JdbcChannelMessageStore: poor performance for long queue of messages #2629

kamil-gawlik · 2018-11-14T14:30:39Z

Hi,
We recently faced serious performance issues with spring-integration-jdbc:5.0.7 and PostgreSQL 9.5.13.

With DB backed queue containing over 1.8 million messages, the average speed of processing stored data was 2messages per second. After a long investigation we found out, that problem was caused by the function polling messages and more precisely part checking the size of the queue.
For millions of records MessageGroupQueue.size method called following SQL from AbstractChannelMessageStoreQueryProvider.getCountAllMessagesInGroupQuery:

SELECT COUNT(MESSAGE_ID) from %PREFIX%CHANNEL_MESSAGE where GROUP_KEY=? and REGION=?

which could take even few seconds to complete (see: slow counting).

Quick fix:

Our workaround consisted on extending PostgresChannelMessageStoreQueryProvider.getCountAllMessagesInGroupQuery method to use faster count method using approach similar to presented here: fast count.

Improvement suggestion

I would suggest changing following part of MessageGroupQueue.poll:

try {
  while (this.size() == 0 && timeoutInNanos > 0) {
    timeoutInNanos = this.messageStoreNotEmpty.awaitNanos(timeoutInNanos);
  }
  message = this.doPoll();
}

to use new method this.isEmpty(), which for PosgresSQL can run following query:
select exists(select 1 from %PREFIX%channel_message where GROUP_KEY=? and REGION=?)

Using our workaround seems to be not the best solution as it returns only estimated value.

Regards, Kamil

PS. It may be connected to #2628 issue

The text was updated successfully, but these errors were encountered:

artembilan · 2018-11-14T14:45:16Z

Not sure why you show a MessageGroupQueue, since the story definitely should fall only into the store implementation and queries and DB configuration.

Fully not clear how that exists query can help us with the count, but what we have realized that we need to fix index to the:

CREATE INDEX INT_CHANNEL_MSG_DATE_IDX ON INT_CHANNEL_MESSAGE (GROUP_KEY, REGION, CREATED_DATE, MESSAGE_SEQUENCE);

I believe you can do that just right now on your DB and come back to us with the feedback after that.

Also I would like to say that framework doesn't call MessageGroupQueue.size() explicitly.

Or you have a problem in other place, or you your problem is really about that poll query, but not count...

artembilan · 2018-11-14T15:19:51Z

Oh! Sorry, I see the size() call from the poll(long timeout, TimeUnit unit).

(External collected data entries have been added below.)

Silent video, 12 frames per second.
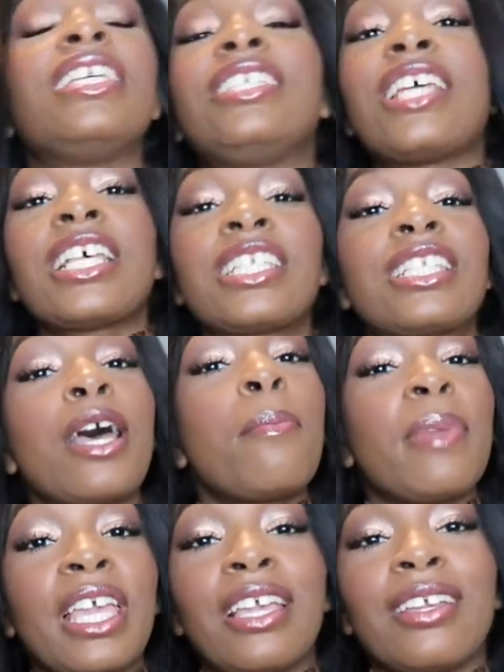Just to
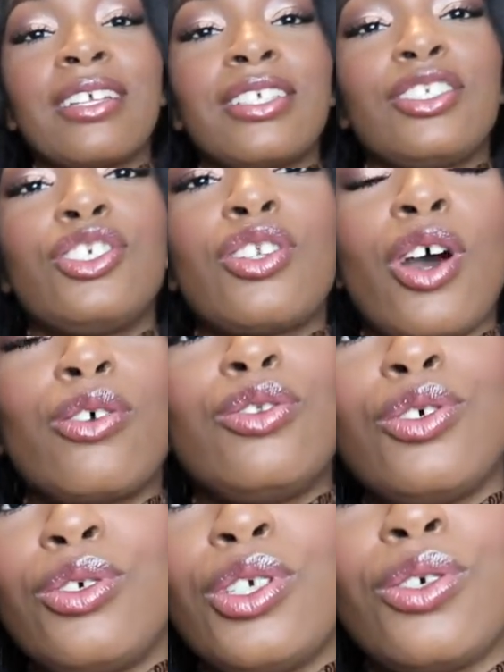me, you know,
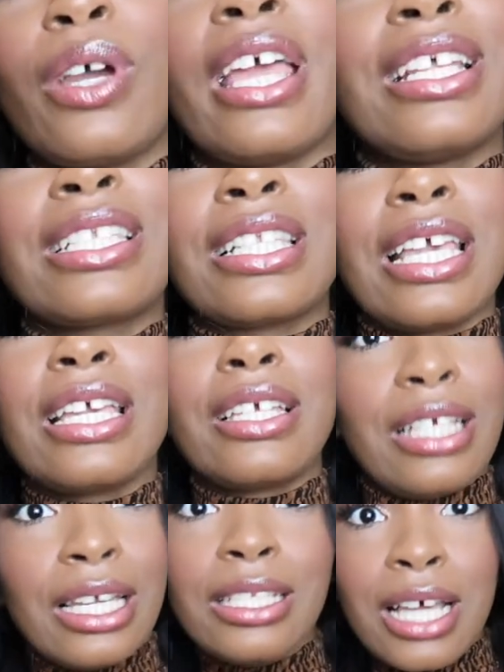do you. And it's
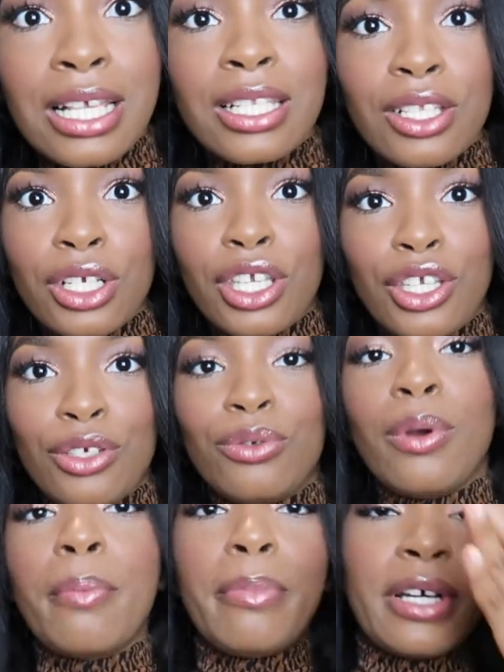it, it does look
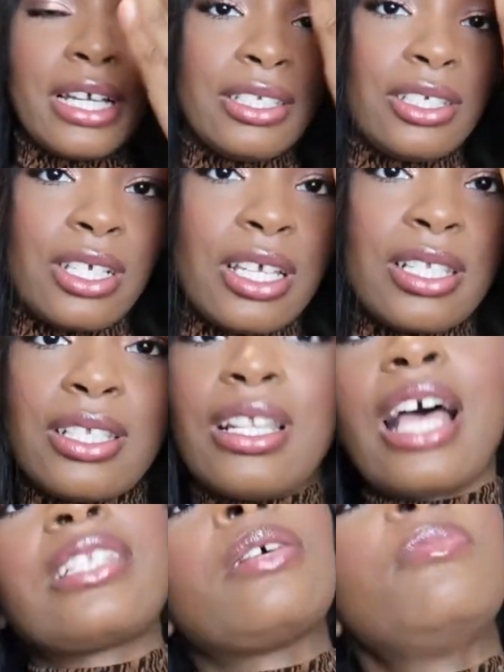cute, but just
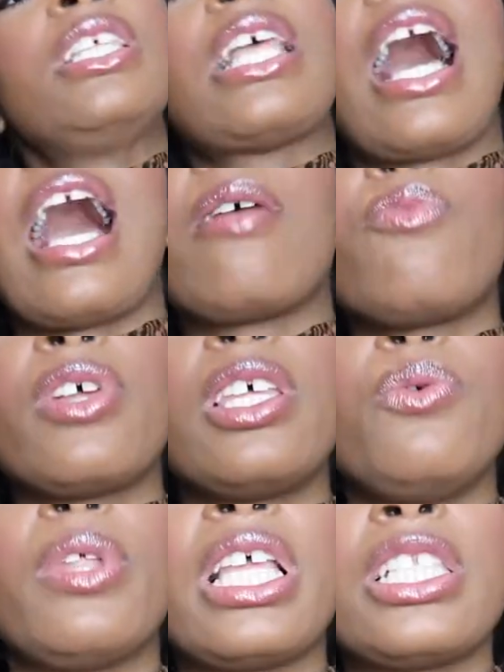not something that I'm
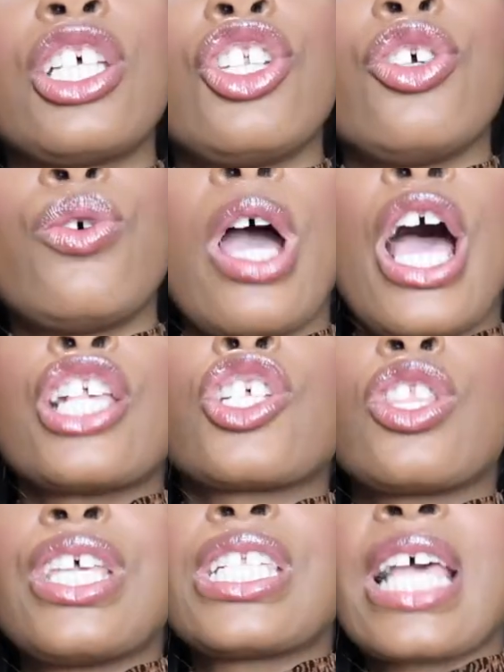really willing to do.
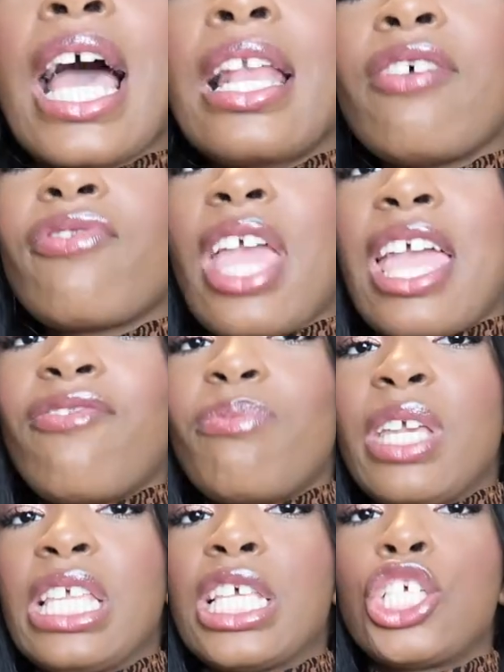So this kind of gave
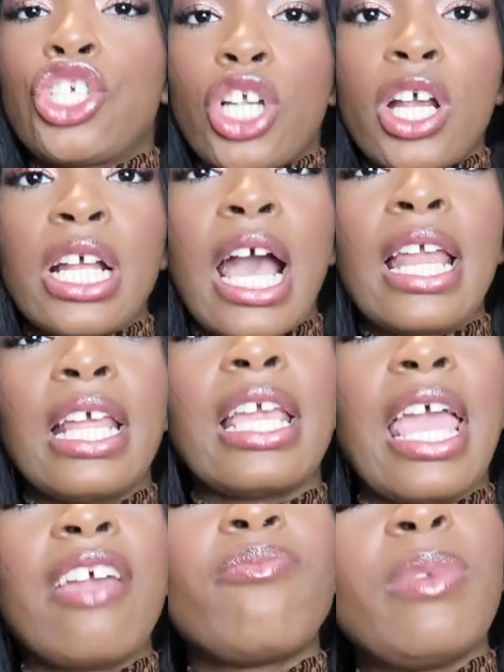me, this shirt kind of
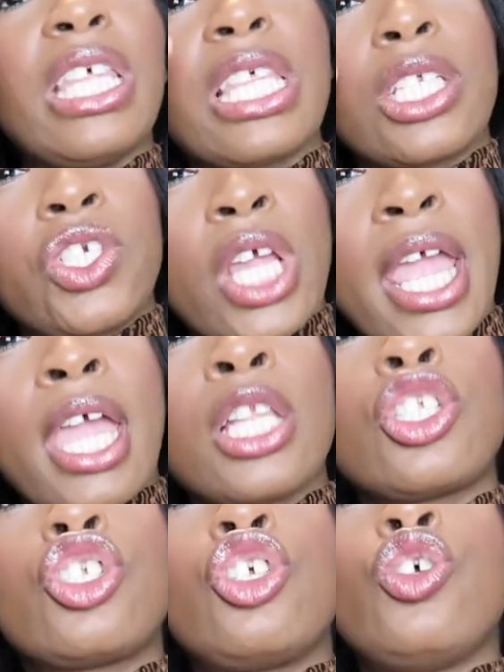gave me the
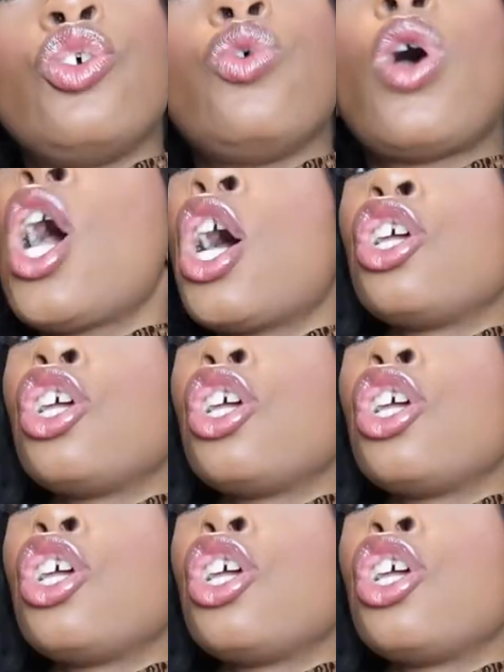chance to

So, I think your idea about extra isEmpty() contract on the message store will really make sense and improve our performance.

garyrussell · 2018-11-14T16:00:02Z

Setting the consumer's receive timeout to 0 will avoid that size() call.

artembilan · 2018-11-14T16:03:04Z

Yeah... Default one is:

private volatile long receiveTimeout = 1000;

Does it help somehow in your test with Oracle, Gary?

I can install MySQL though, to be sure that we do as much testing as possible.

garyrussell · 2018-11-14T16:07:44Z

Yes; I am testing with oracle now; improved a little so far, but not a lot.

garyrussell · 2018-11-14T16:21:25Z

Seems to me, we can replace this

while (this.queue.size() == 0 && nanos > 0) {

To simply poll() and check for non-null.

artembilan · 2018-11-14T16:26:41Z

Yeah... Looks like our pollMessageFromGroup() is never blocked. Does not make sense to emulate blocking with an extra size() call.

garyrussell · 2018-11-14T16:33:30Z

I mean this...

long nanos = TimeUnit.MILLISECONDS.toNanos(timeout);
long deadline = System.nanoTime() + nanos;
Message<?> message = this.queue.poll();
while (message == null && nanos > 0) {
	this.queueSemaphore.tryAcquire(nanos, TimeUnit.NANOSECONDS); // NOSONAR - ok to ignore result
	message = this.queue.poll();
	if (message == null) {
		nanos = deadline - System.nanoTime();
	}
}
return message;

artembilan · 2018-11-14T16:41:27Z

Looks like you talk about the code in the QueueChannel.doReceive() and that piece with the size() is not related to our MessageGroupQueue since this one is indeed BlockingQueue where we call its own poll(long timeout, TimeUnit unit).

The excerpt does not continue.